Two things inspired the Stranger things Mind Flayer: D&D, and puberty

The Duffers told Graff early on that Carpenter's The Thing was going to be "the thing" for season 3, but it wasn't the only part of the malevolent entity's inspiration. In the series, the protagonists used their knowledge of Dungeon & Dragons to figure out how the Mind Flayer, then a shadow monster, worked. On the official Stranger Things season 3 podcast, writer Paul Dichter revealed that the kids' decision to name the supernatural being tormenting Will Beyers after an actual D&D character was a mirror of what had happened in the writers' room. "When we came across the Mind Flayer in Dungeons and Dragons mythology, it was such a shocking discovery," Dichter said.

The Duffers also drew inspiration from something to which everyone can relate: Puberty. On the third episode of Netflix's Behind the Scenes: Stranger Things 3 podcast, writer Kate Trefry detailed why they chose to have the Mind Flayer's metamorphosis — particularly its gross composition — mirror their preteens' coming of age. According to Trefry, "Puberty is disgusting, and it's awful," and the writing team wanted to "lean into that as much as we possibly can."

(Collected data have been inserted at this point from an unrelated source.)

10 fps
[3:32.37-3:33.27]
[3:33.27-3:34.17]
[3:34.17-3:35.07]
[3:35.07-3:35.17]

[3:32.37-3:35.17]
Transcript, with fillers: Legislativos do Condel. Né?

"I always thought [caterpillars] go into their cocoon, they grow wings, and they come out," she said. "But that's not what happens at all. When a caterpillar builds its chrysalis, its whole body dissolves into goo, and then the DNA gets rearranged into a completely different animal, and that animal is what gets reborn."

For Trefry, the butterfly analogy perfectly encapsulates why the Stranger Things team chose to make its antagonist a "sticky, gross, toothy weird" creature. "It's that moment of, everybody is turned to jelly, and we're waiting on the edge of our seats to see what they become."